Task objective
Find the word "frames" in the material below and gather every line that contains it.

---

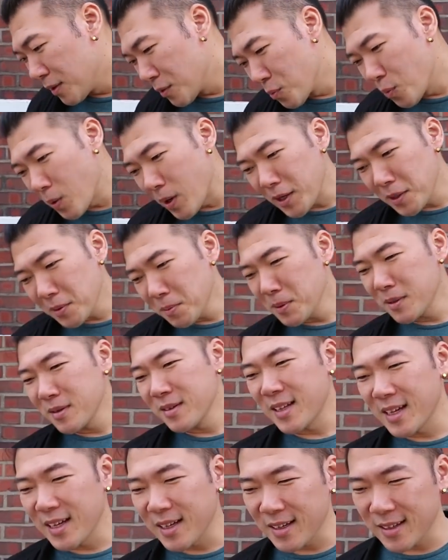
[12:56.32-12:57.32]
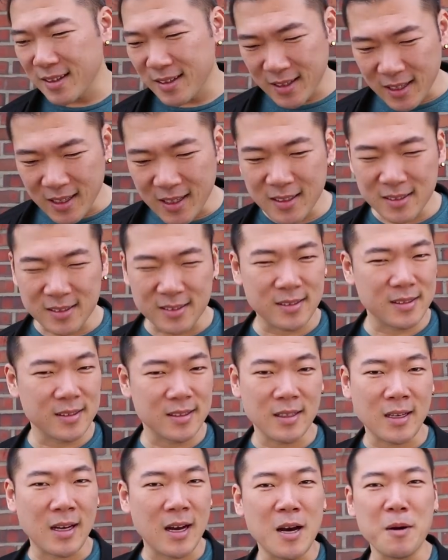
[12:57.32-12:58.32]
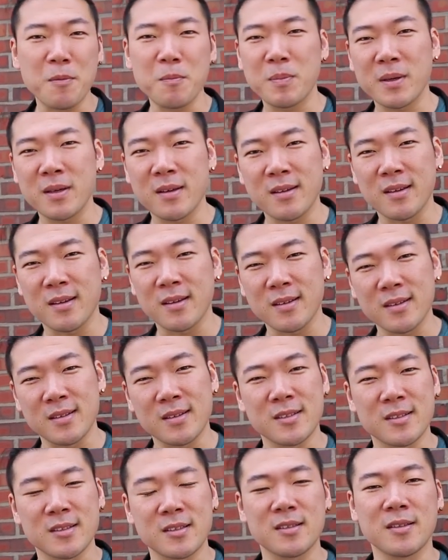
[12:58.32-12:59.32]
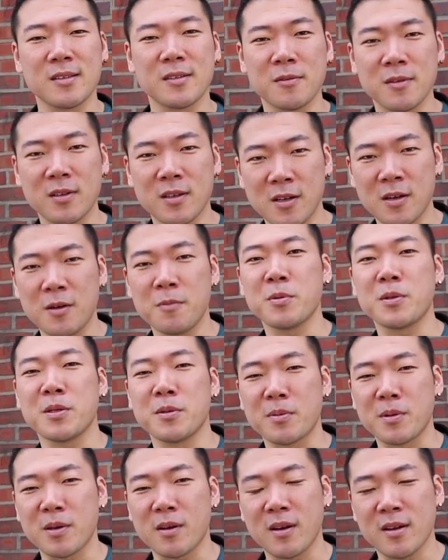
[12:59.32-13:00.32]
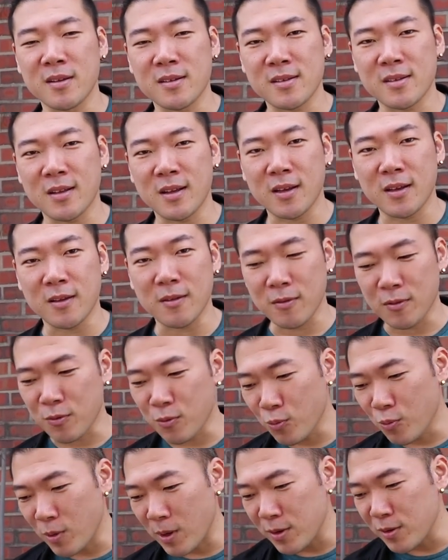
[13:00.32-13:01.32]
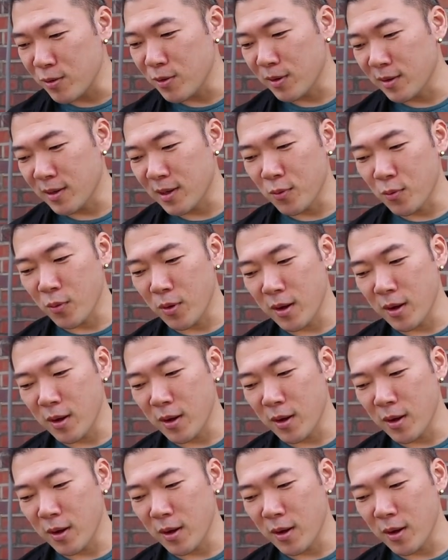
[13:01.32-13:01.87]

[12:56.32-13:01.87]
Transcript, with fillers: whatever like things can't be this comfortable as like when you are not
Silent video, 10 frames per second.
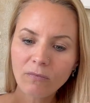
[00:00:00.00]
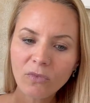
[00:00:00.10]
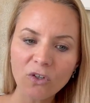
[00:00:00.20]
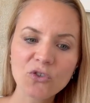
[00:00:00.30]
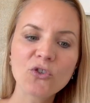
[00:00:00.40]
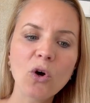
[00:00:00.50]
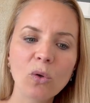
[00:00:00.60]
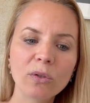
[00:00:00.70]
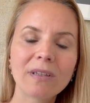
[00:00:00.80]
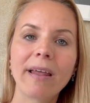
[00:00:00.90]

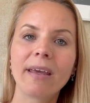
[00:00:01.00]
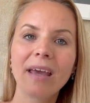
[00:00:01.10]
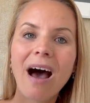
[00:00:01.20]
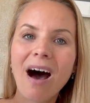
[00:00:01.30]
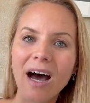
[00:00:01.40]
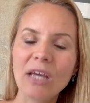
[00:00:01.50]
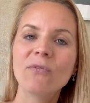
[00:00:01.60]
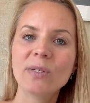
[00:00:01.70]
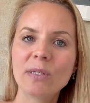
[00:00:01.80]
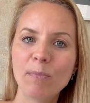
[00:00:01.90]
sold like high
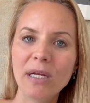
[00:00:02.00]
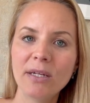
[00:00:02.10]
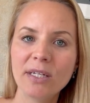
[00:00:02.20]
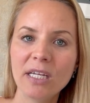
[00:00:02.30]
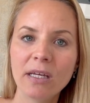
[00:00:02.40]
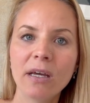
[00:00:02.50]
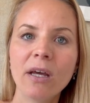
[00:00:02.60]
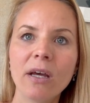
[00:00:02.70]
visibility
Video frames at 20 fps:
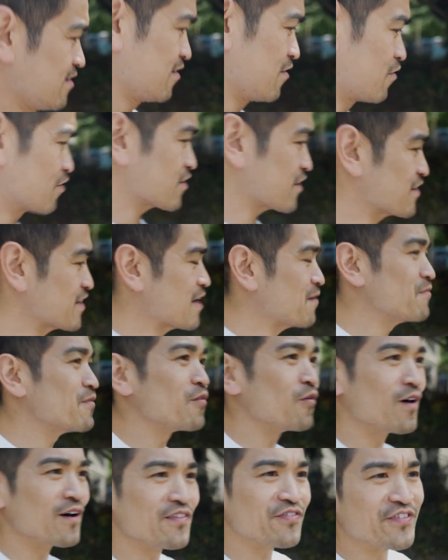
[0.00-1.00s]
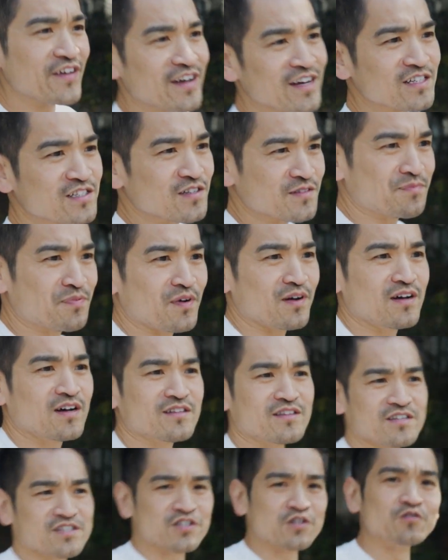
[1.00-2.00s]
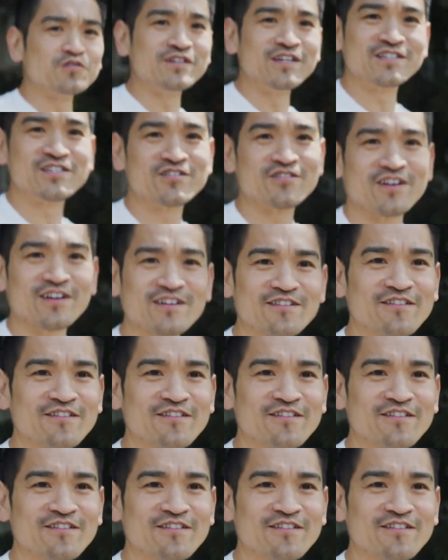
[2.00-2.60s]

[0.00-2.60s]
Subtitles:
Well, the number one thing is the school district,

---

Exercise answer
Silent video, 10 frames per second.
Video frames at 20 fps:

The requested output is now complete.